Existe meia dúzia de gente nesse mundo com as quais eu poderia falar durante horas sobre todas essas coisas que sinto e não sei de onde elas surgem. Mas eis que tu chegas me entendendo. Sem saber que entendes. Tu... com esses olhos transparentes, olhos de vidro. Desconheço-te do fio de cabelo à alma, anseio para saber quem és. Acordo cedo pela manhã, ajeito meu cabelo. Olho para cada vulto na esquina, qualquer um poderia ser você.

Na fila do banco...
Na parada do ônibus...
No corredor vazio,
Ou até mesmo no movimentado...
Poderia ser você.

Sinto tanto a tua falta. Quando a noite me traz um peso extra para que eu carregue. O Caio sempre tenta me ajudar. Ele me diz que tudo há de ser doce e para deixar o barquinho navegar a deus dará, será que dá? Eu confio nele mas as linhas apertam-se todas em meu peito. Não sei qual desfecho isso terá.

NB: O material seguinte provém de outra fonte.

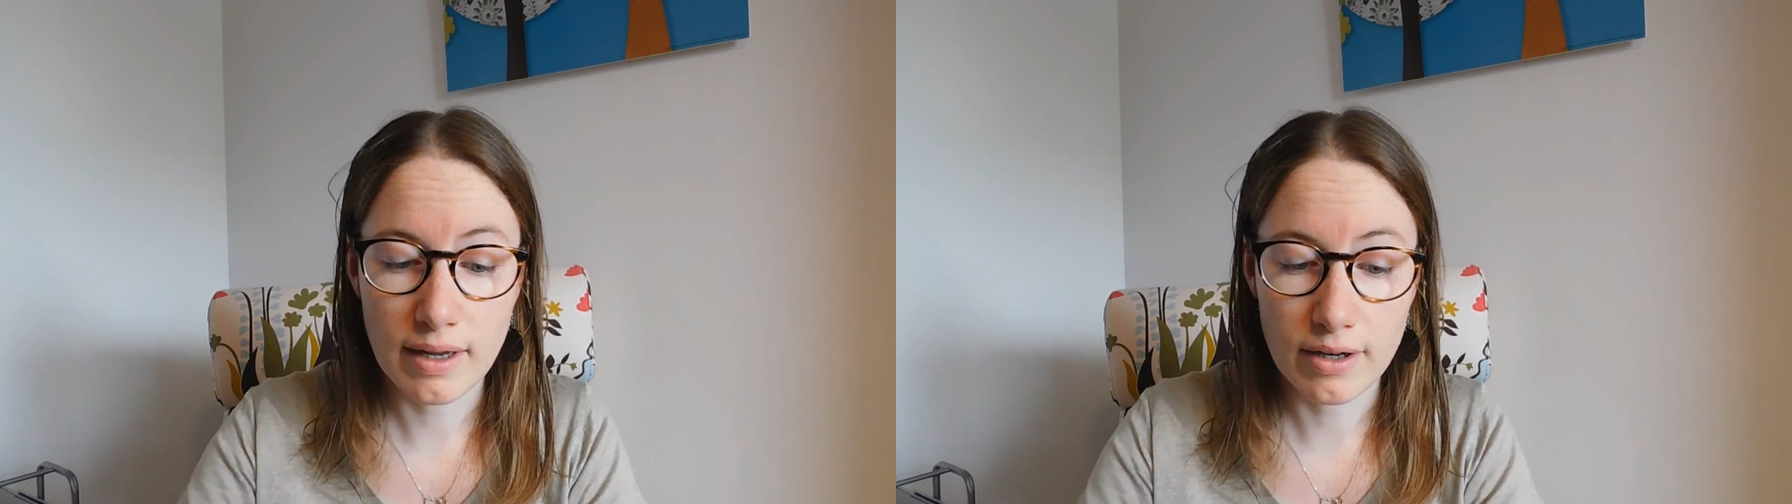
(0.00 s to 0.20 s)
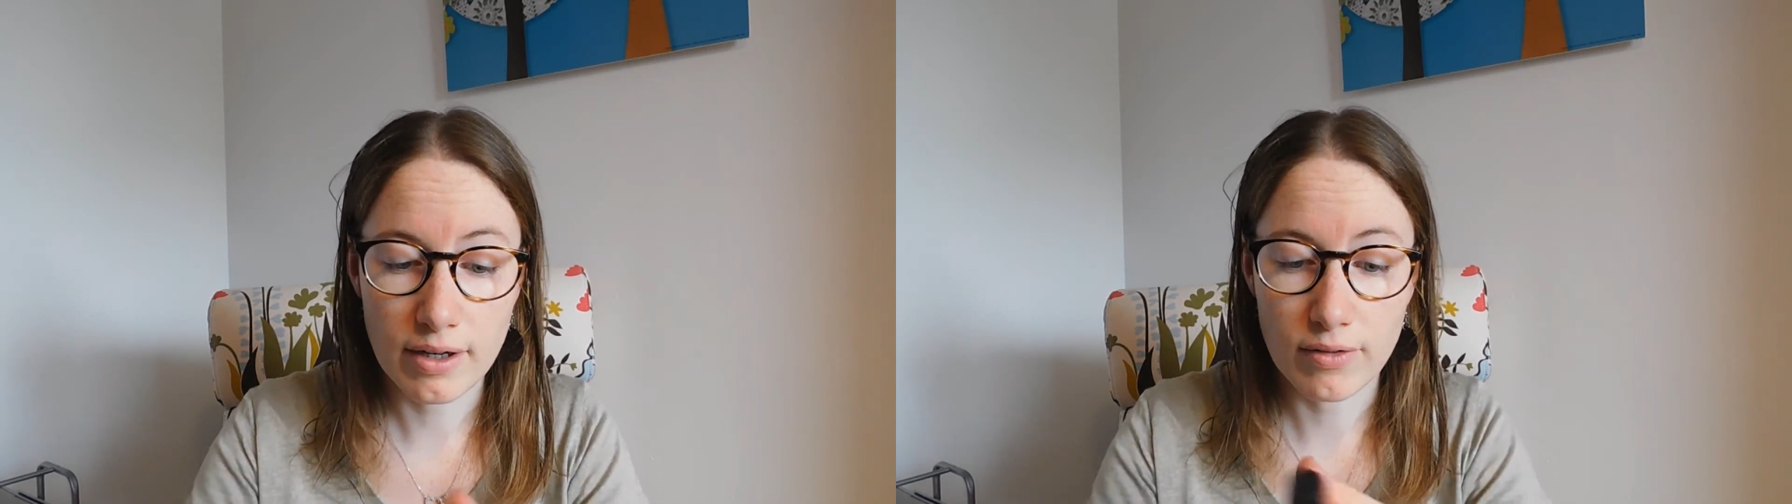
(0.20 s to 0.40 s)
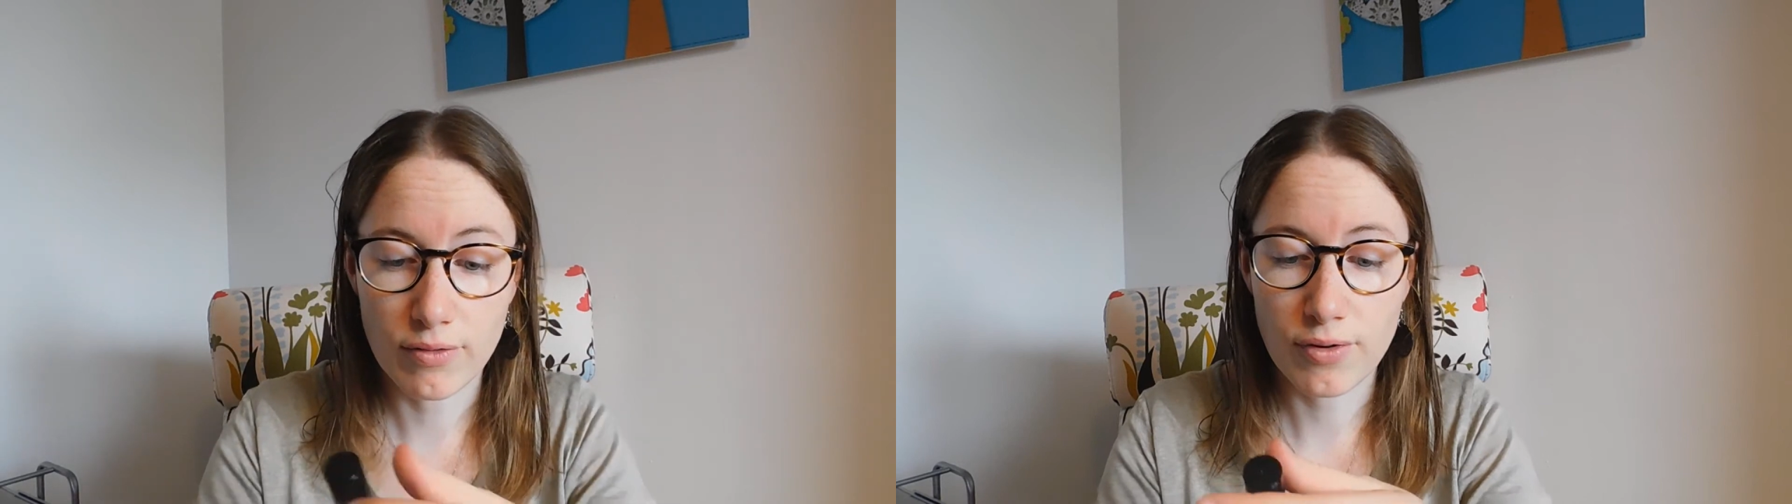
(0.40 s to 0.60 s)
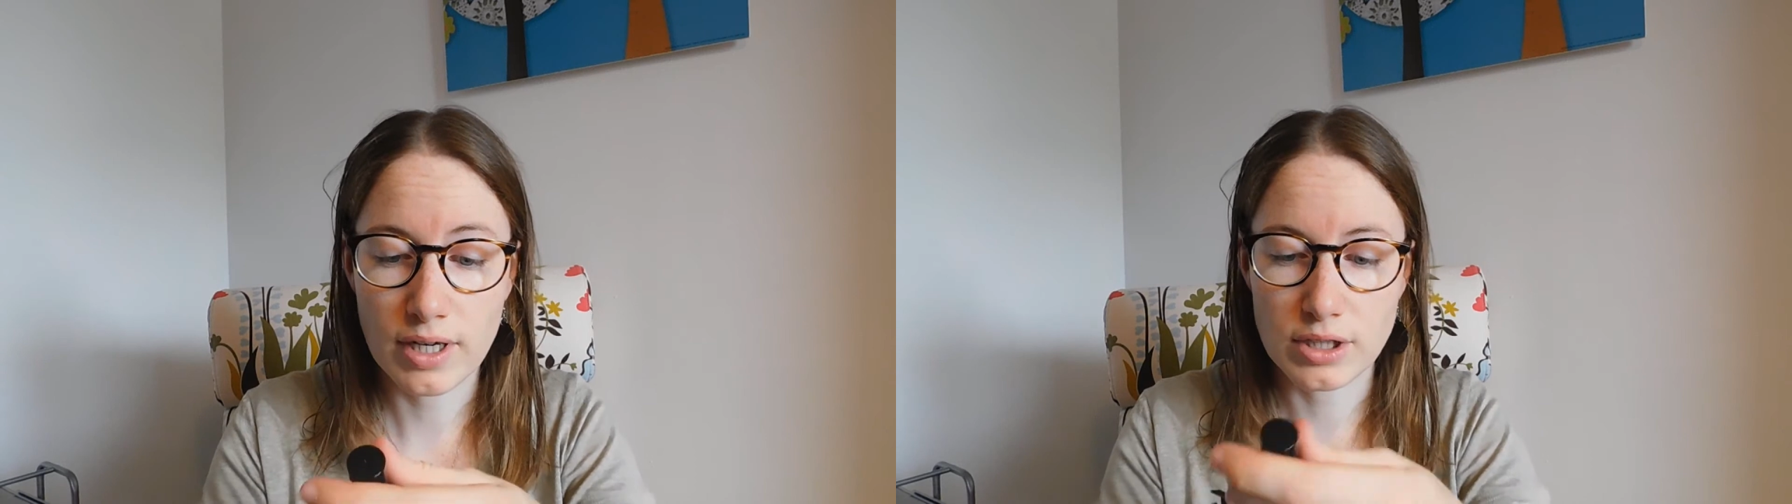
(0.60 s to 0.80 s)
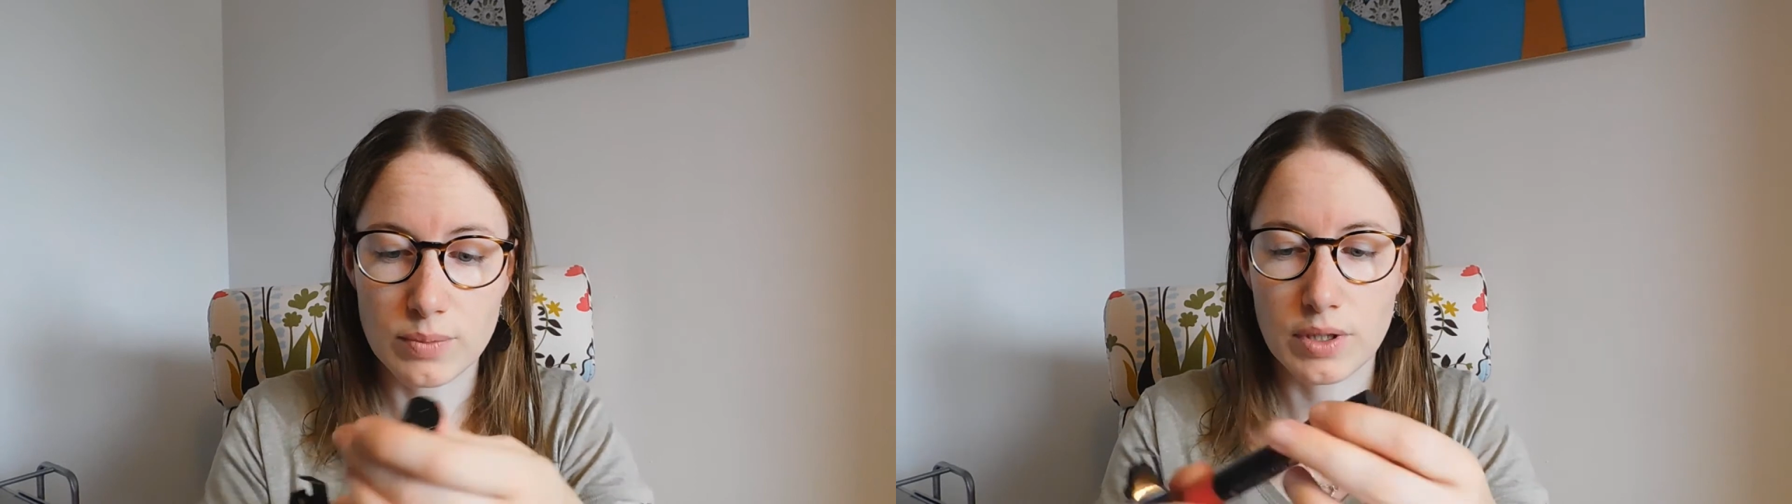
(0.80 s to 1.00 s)
and in
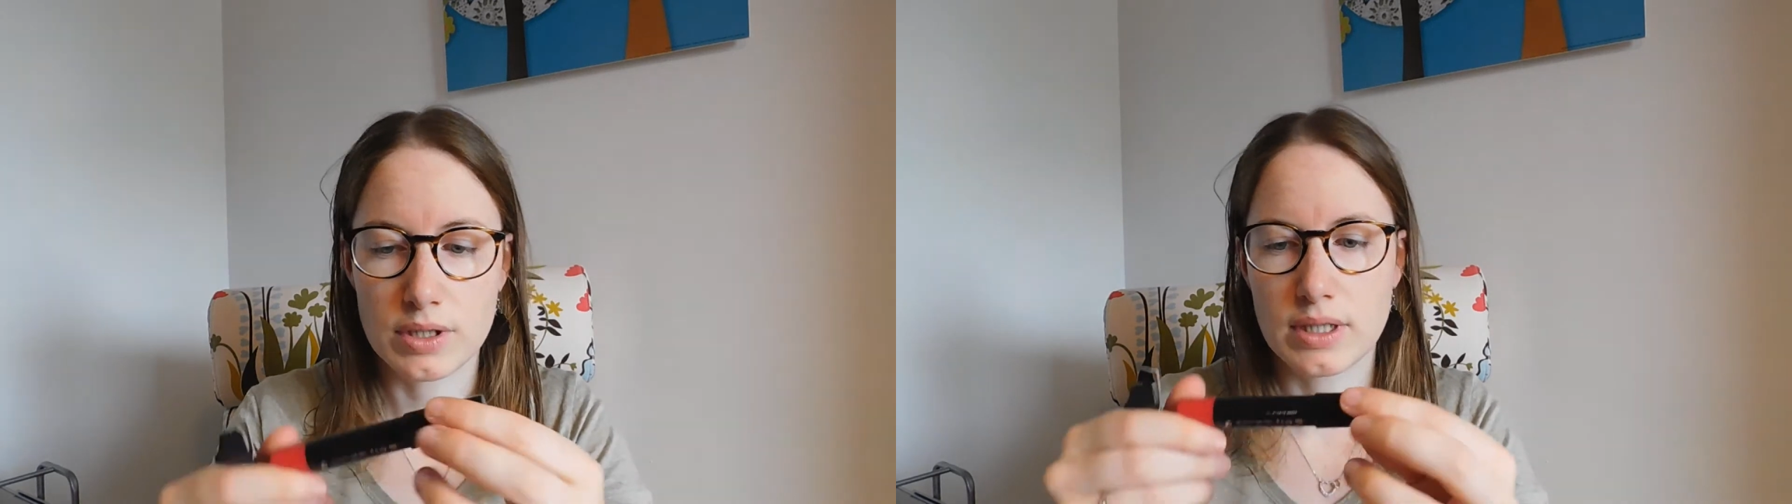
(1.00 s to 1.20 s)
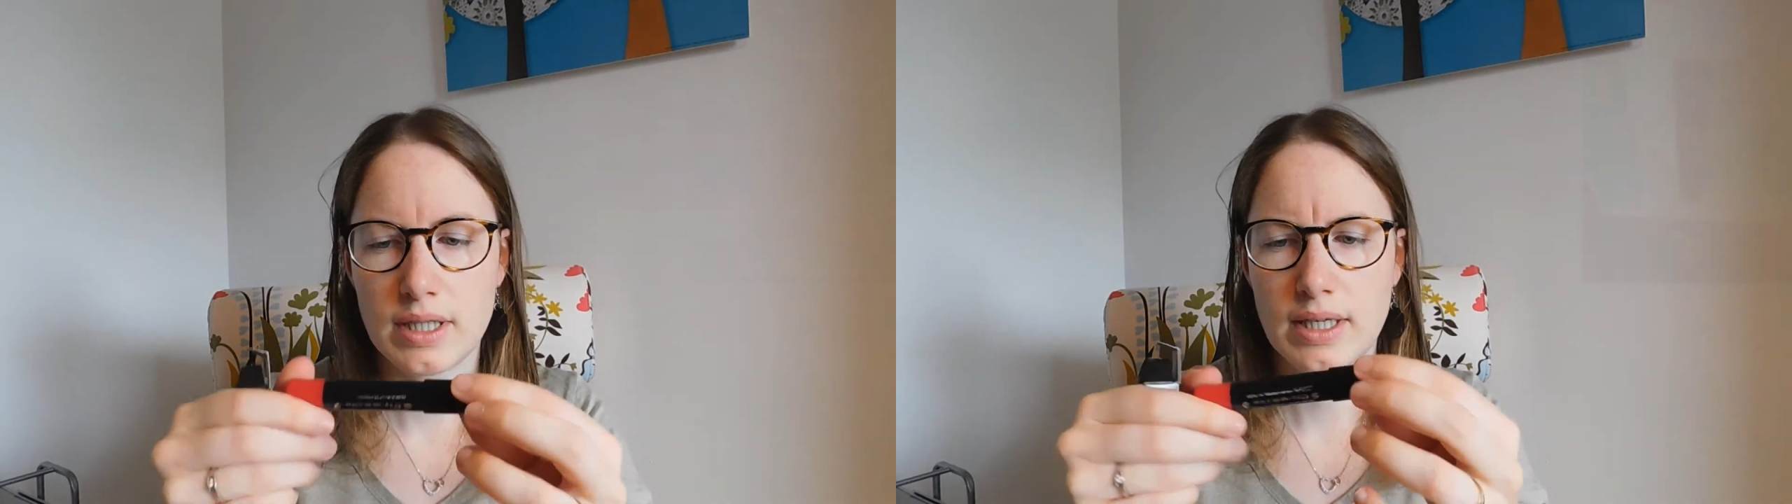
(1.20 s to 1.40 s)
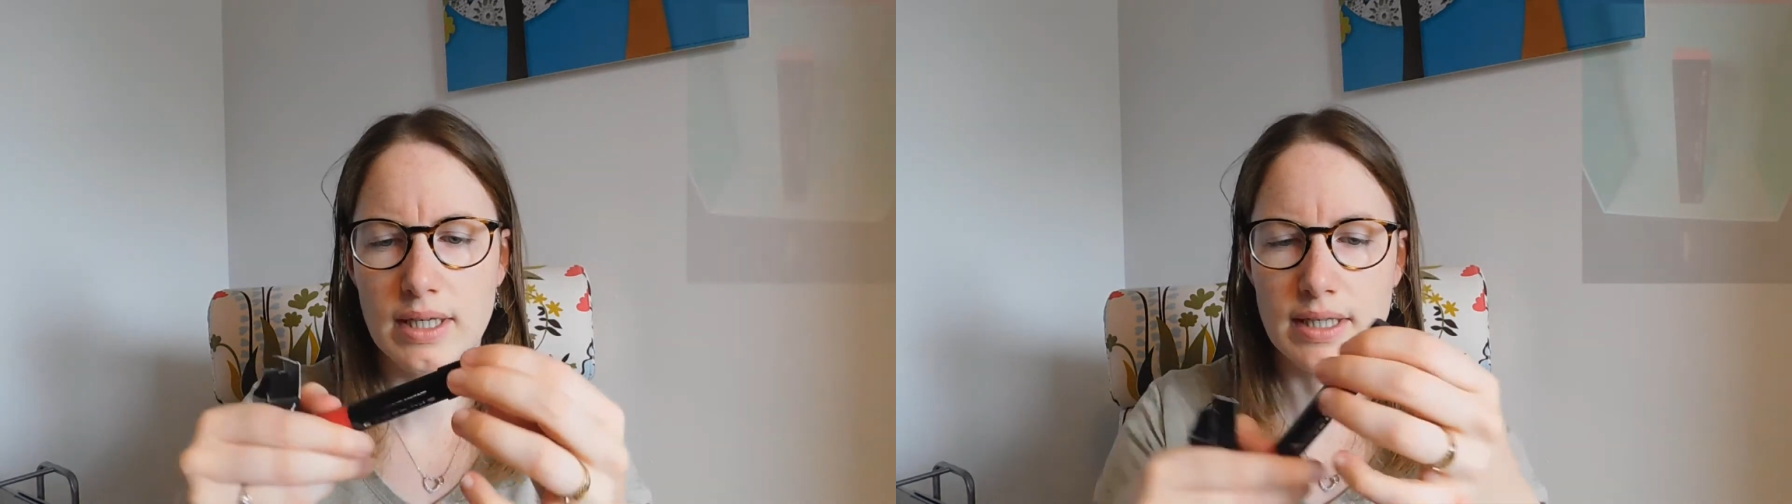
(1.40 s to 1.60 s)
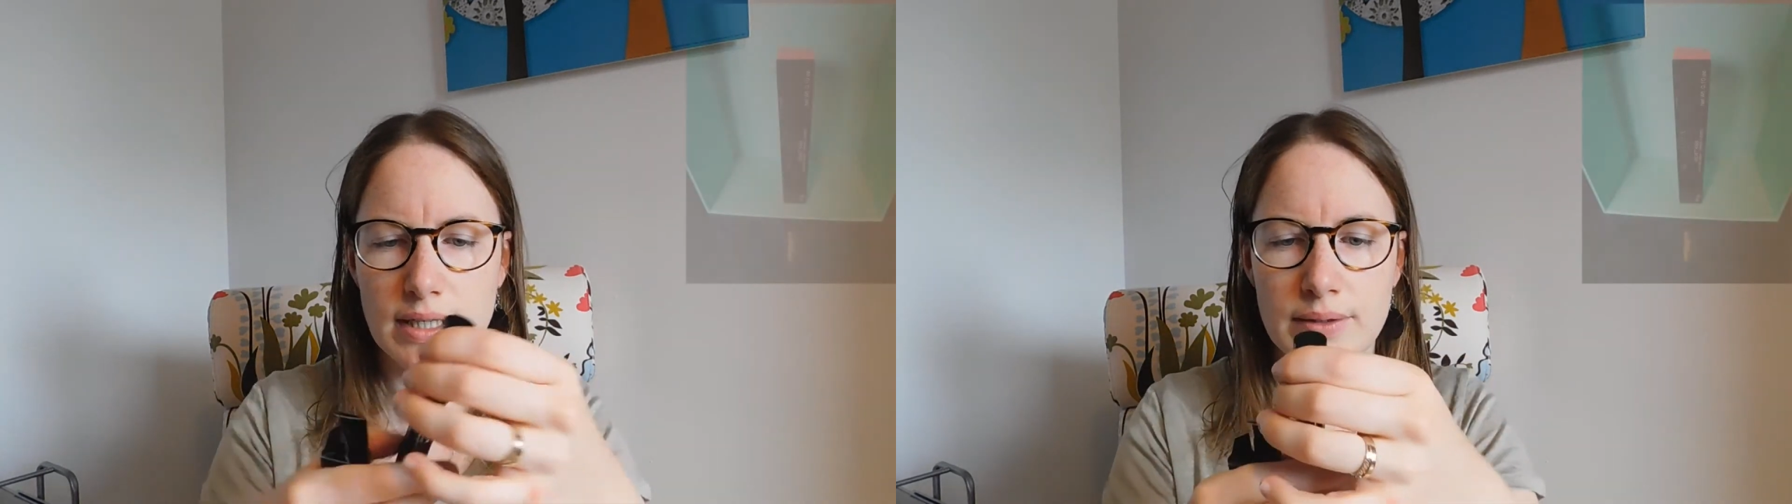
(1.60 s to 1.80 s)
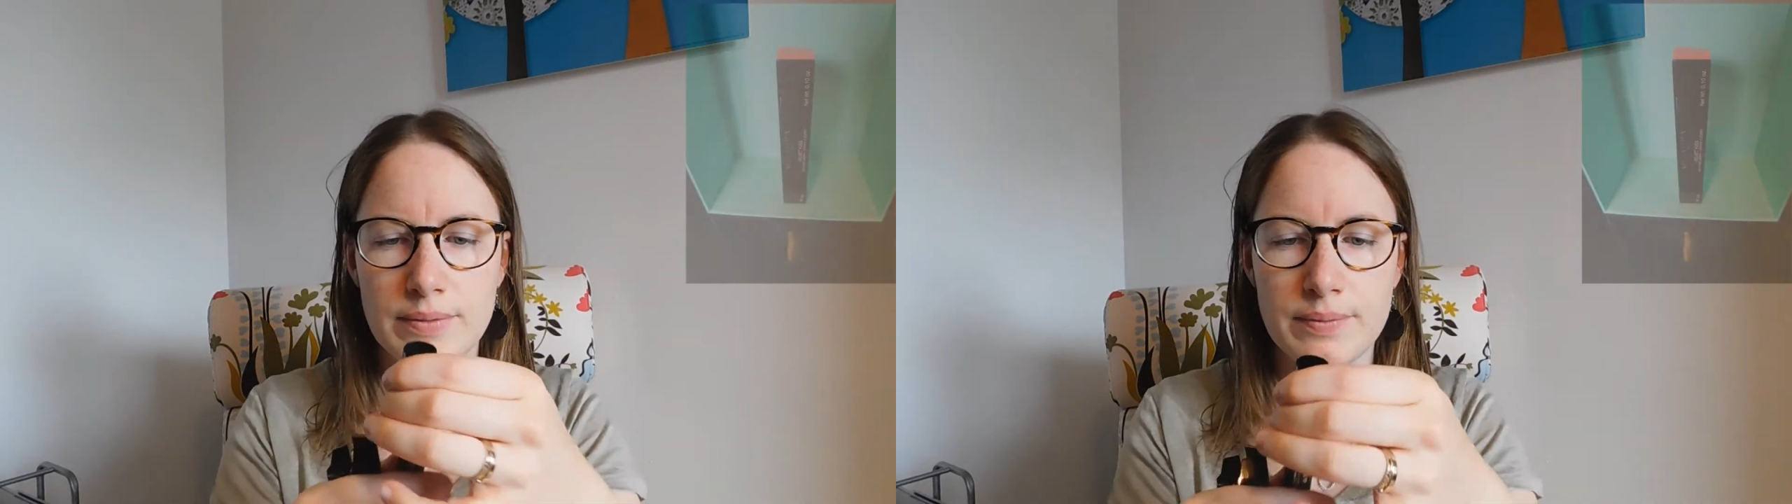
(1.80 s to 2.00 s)
French, but yeah.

Tenho medo de não reconhecer o toque de tua mão, de ficar indiferente ao olhar do teu olhar, medo de calar quando me dirigires a palavra. Tudo o que sou, tudo o que me tornei foi medo. Medo sim. Porque durante muito tempo eu quis criar a tua face em todos os muros, todas as capas de caderno.

E agora existes assim. Invisível. Só consigo sentir a ti... esvaziando cada vez mais o abismo de meu peito.